Il lui parut que c'était tout à fait là le poison qu'il lui fallait.

Il était prompt, c'est-à-dire presque immédiat dans ses effets.

Il ne causait pas de douleurs et pris sous la forme d'une capsule de gélatine, mode d'emploi recommandé par sir Mathew, il n'avait rien de désagréable au goût.
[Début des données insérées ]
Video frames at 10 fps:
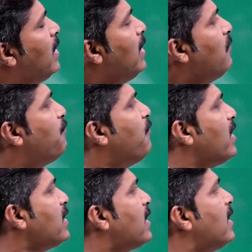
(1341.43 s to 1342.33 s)
If
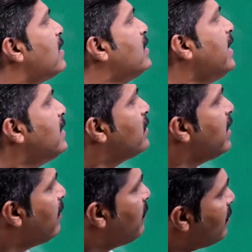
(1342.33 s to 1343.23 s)
one car takes
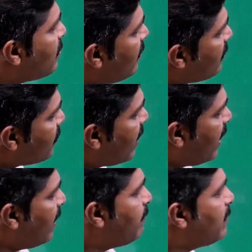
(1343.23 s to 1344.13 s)
3 hours less
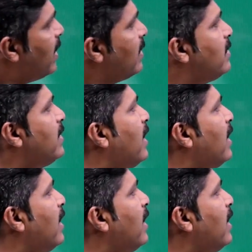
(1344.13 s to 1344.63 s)
time than the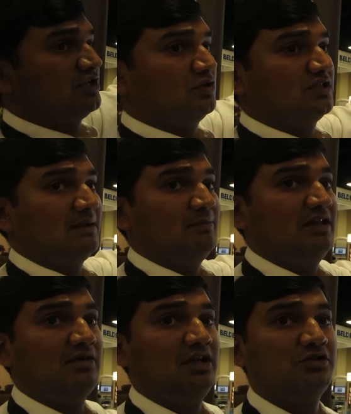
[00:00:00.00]
So the
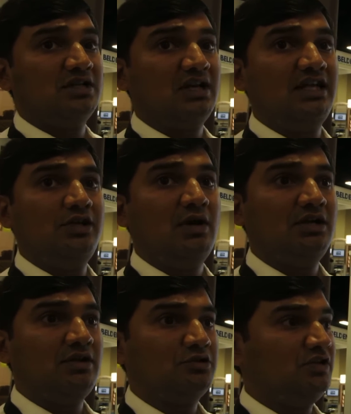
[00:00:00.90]
sampling values, earlier you
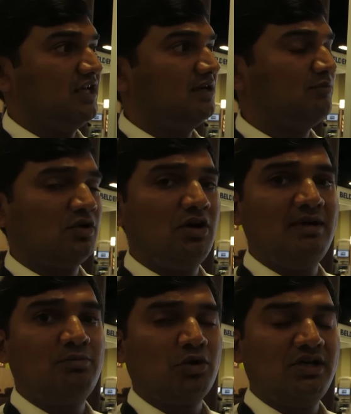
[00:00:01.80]
had to actually take a probe
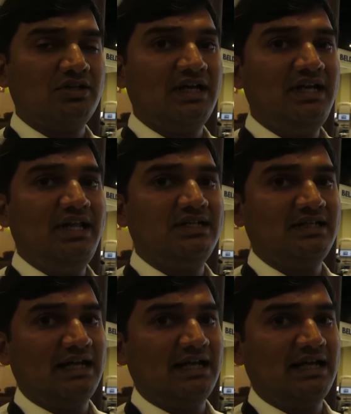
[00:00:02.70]
and put it into the IEDs andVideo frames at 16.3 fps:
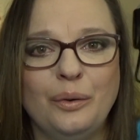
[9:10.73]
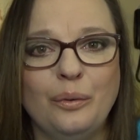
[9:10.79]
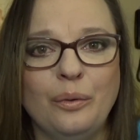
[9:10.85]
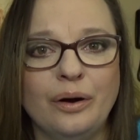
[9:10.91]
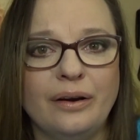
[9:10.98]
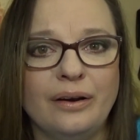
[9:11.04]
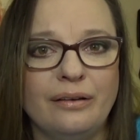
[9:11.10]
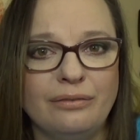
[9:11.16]

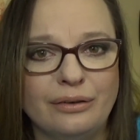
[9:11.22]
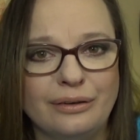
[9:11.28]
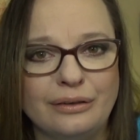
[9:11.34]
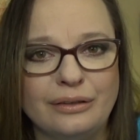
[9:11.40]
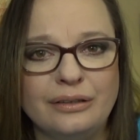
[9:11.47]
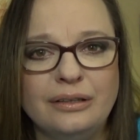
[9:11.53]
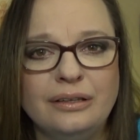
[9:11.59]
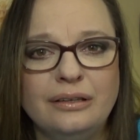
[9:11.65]

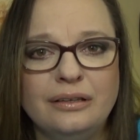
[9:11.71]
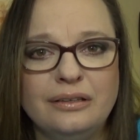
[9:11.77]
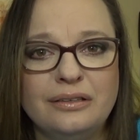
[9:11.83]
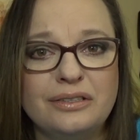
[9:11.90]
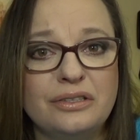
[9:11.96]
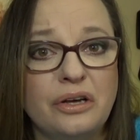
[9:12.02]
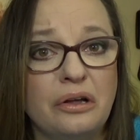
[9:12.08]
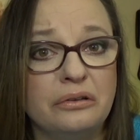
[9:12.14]
wherever
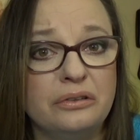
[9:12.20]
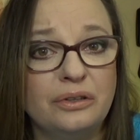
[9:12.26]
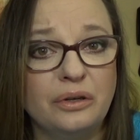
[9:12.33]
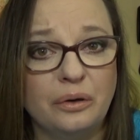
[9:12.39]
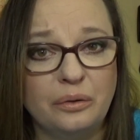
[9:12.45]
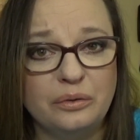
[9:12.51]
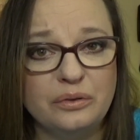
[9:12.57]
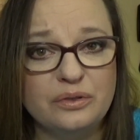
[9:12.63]
salt
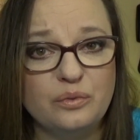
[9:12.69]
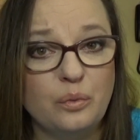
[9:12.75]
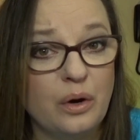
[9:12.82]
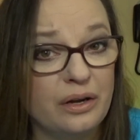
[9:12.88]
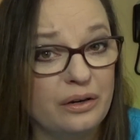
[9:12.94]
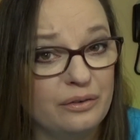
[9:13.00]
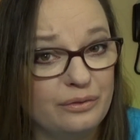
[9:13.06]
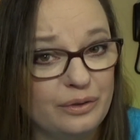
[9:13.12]
goes,
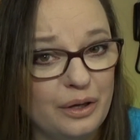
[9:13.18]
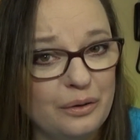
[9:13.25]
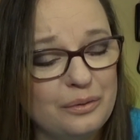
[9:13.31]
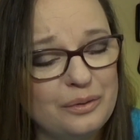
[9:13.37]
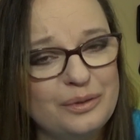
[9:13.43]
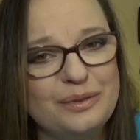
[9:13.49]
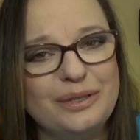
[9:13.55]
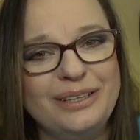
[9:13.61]
water
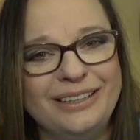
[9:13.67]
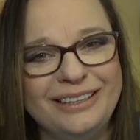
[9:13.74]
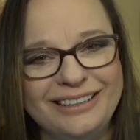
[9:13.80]
flows.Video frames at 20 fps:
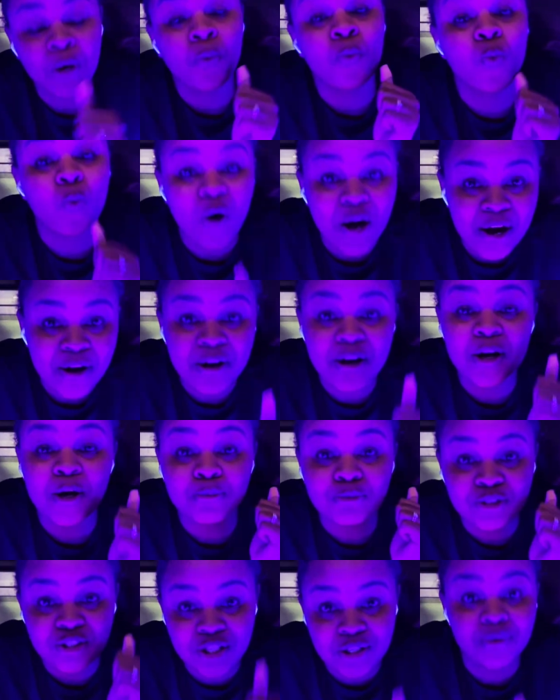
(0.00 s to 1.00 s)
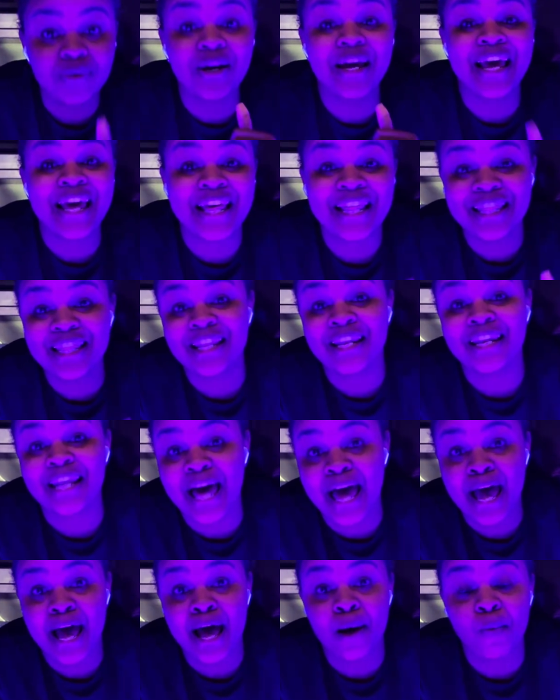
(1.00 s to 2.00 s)
Welcome to In the
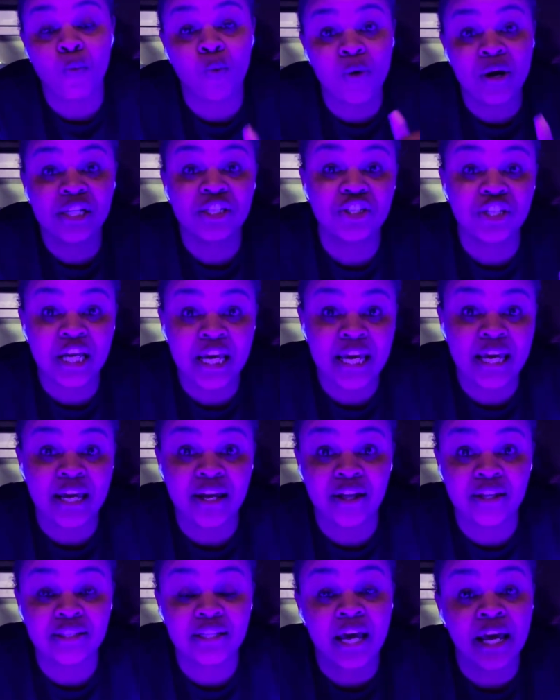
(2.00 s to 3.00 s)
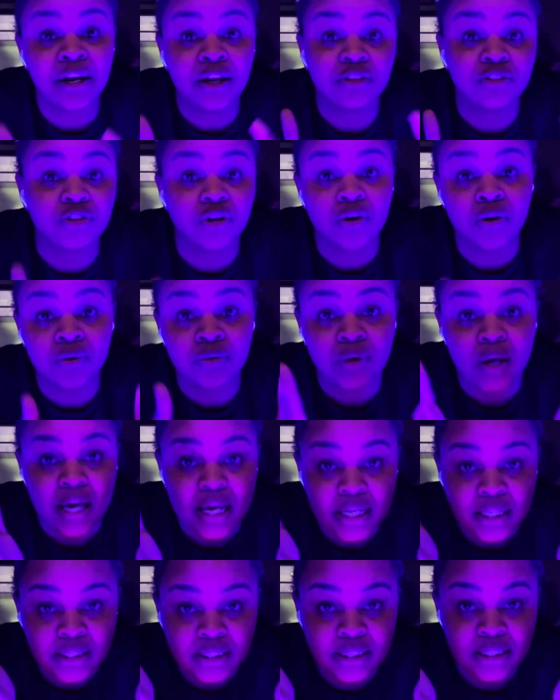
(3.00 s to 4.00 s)
Lab, which is an adult
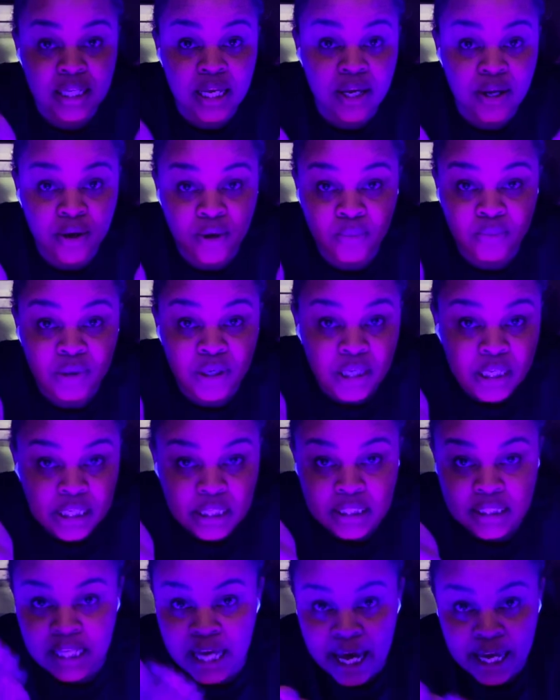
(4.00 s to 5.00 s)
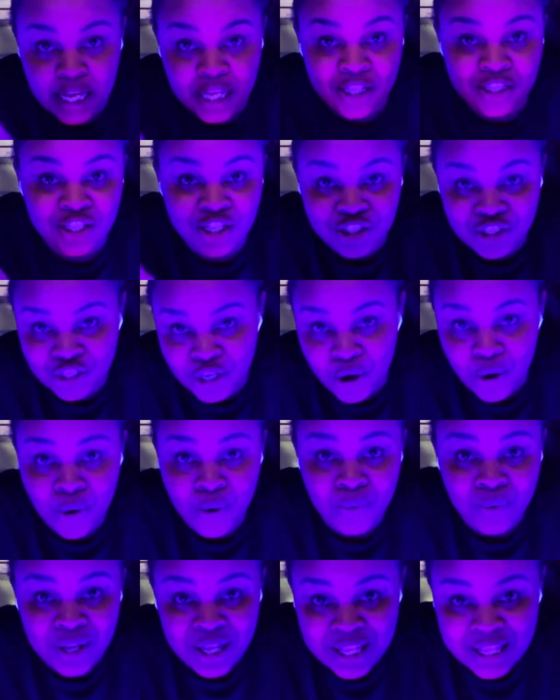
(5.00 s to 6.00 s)
STEM science show
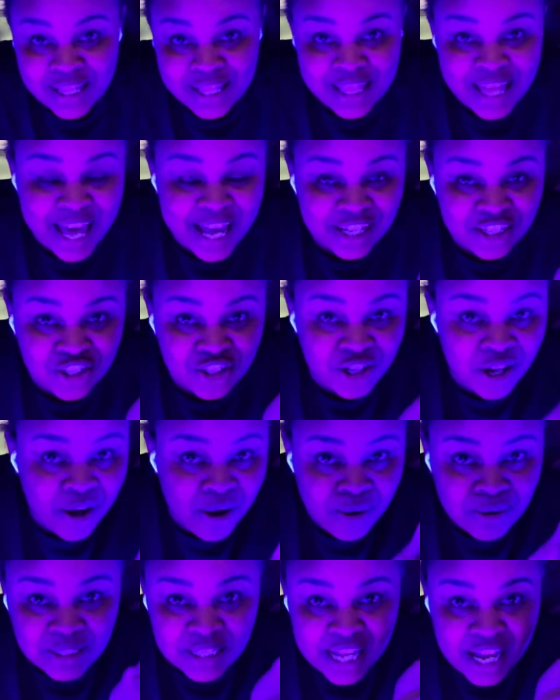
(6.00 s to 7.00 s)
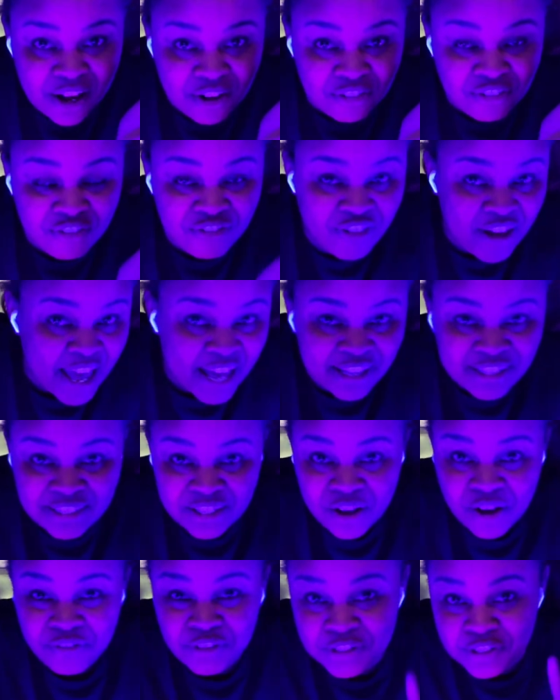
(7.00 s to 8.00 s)
that shows the effects
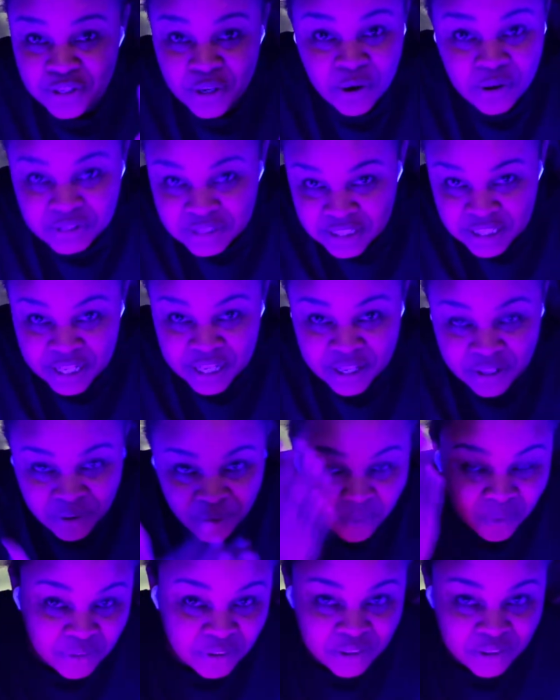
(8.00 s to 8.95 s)
of adulting on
En conséquence, il prit note sur son poignet de chemise de la dose nécessaire pour amener la mort, remit les livres en place et remonta Saint-James street jusque chez Pestle et Humbey, les grands pharmaciens.

M. Pestle, qui servait toujours en personne ses clients de l'aristocratie, fut fort surpris de la commande et d'un ton très déférent, murmura quelque chose sur la nécessité d'une ordonnance du médecin. Cependant, aussitôt que lord Arthur lui eut expliqué que c'était pour l'administrer à un grand chien de Norvège dont il était obligé de se défaire parce qu'il montrait des symptômes de rage et qu'il avait deux fois tenté de mordre son cocher au gras de la jambe, il parut pleinement satisfait, félicita lord Arthur de son étonnante connaissance de la toxicologie et exécuta immédiatement la prescription.

Lord Arthur mit la capsule dans une jolie bonbonnière[13] d'argent qu'il vit à une vitrine de boutique de Bond street, jeta la vilaine boîte de Pestle et Humbey et alla droit chez lady Clementina.

—Eh bien! monsieur le mauvais sujet[14], lui cria la vieille dame comme il entrait dans son salon, pourquoi n'êtes-vous pas venu me voir tous ces temps-ci?

Note 13:[ (retour) ] En français dans le texte.

Note 14:[ (retour) ] En français dans le texte.

—Ma chère lady Clem, je n'ai jamais un moment à moi, répliqua lord Arthur avec un sourire.